Roger Hampson


Roger Hampson was an important painter and printmaker of the post WW2 period. He was born in 1925 and grew up in the working class village of Tyldesley, Wigan. Hampson's inspiration stemmed from his childhood and upbringing. He is well known for his paintings, drawings, lino prints and mono prints of the industrial surroundings in which he was brought up with mining scenes, mill scenes and street scenes and pictures of the people that he encountered in these surroundings.

Hampson was motivated to paint a landscape and way of life that he knew was fast disappearing. His paintings capture the bleakness of the northern landscape as well as the warmth and humour of its people. He studied at Manchester College of Art from 1946 - 1952 and followed a career in teaching art becoming the principal at Bolton College of Art & Design from 1978 to 1986 and was elected president of the Manchester Academy of Fine Arts from 1969 to 1976.

His work has been exhibited is many group shows and in 30 solo exhibitions with a selection of about 75 works "Images of a Lost Landscape" toured around North West municipal art galleries starting in Oldham and then on to Wigan.

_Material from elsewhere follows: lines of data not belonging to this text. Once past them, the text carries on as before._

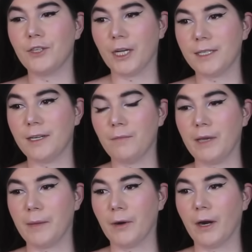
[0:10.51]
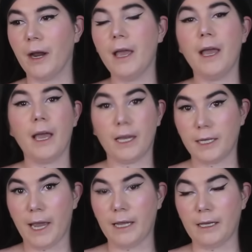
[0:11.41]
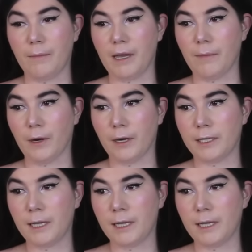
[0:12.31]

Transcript: Justin Bieber, and Hailey Bieber.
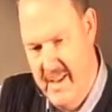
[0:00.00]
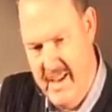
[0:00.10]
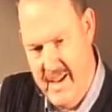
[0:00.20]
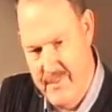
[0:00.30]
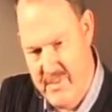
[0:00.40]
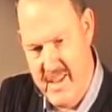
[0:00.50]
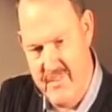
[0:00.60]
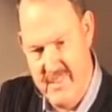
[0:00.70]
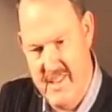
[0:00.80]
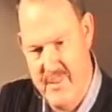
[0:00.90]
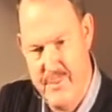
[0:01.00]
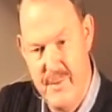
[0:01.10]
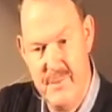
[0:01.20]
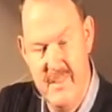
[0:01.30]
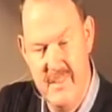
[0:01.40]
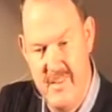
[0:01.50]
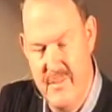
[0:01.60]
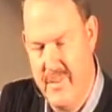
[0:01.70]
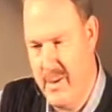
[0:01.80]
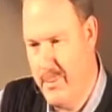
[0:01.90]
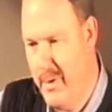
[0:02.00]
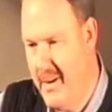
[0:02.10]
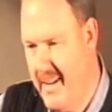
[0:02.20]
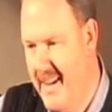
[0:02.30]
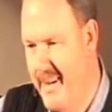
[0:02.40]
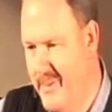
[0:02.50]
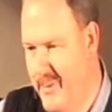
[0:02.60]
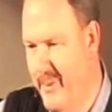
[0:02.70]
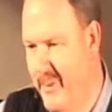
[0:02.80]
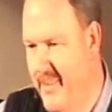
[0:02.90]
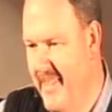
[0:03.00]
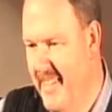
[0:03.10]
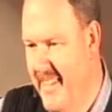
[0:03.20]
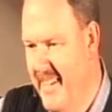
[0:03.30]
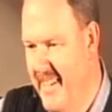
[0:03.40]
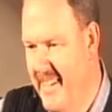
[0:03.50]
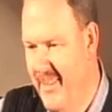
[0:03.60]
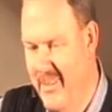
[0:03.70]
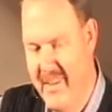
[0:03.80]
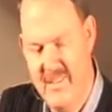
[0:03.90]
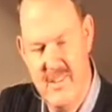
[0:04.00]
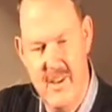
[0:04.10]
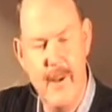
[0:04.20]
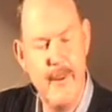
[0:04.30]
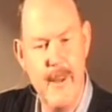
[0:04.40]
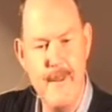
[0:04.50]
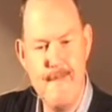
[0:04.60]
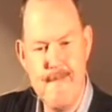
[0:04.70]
um, 17 and 15, are at Villa Park High School in Orange County.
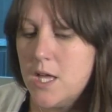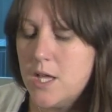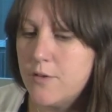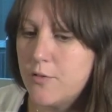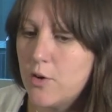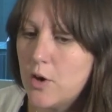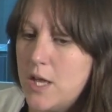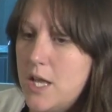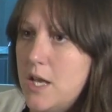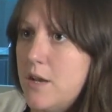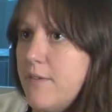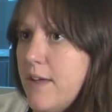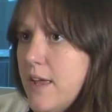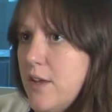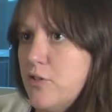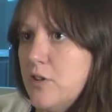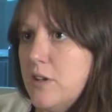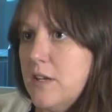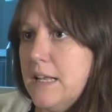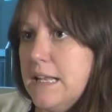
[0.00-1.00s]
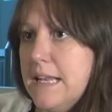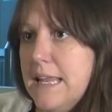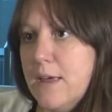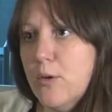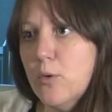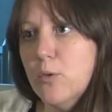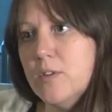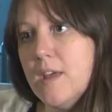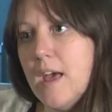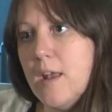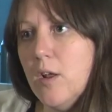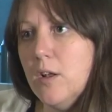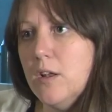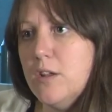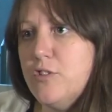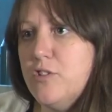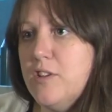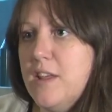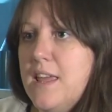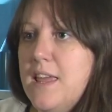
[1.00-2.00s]
You've got innovation and legal
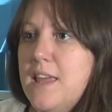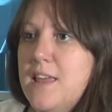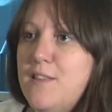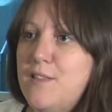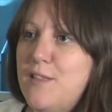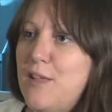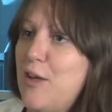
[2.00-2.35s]
technology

Work by Roger Hampson has seen an increased level of interest in the market place as an increasing number of North West galleries have decided to include his work in their exhibitions.

He died in 1996 aged 71 after suffering from Leukaemia.

A book on his life and work entitled ROGER HAMPSON - a lost landscape was published in April 2009 to coincide with a retrospective exhibition at Gallery Oldham.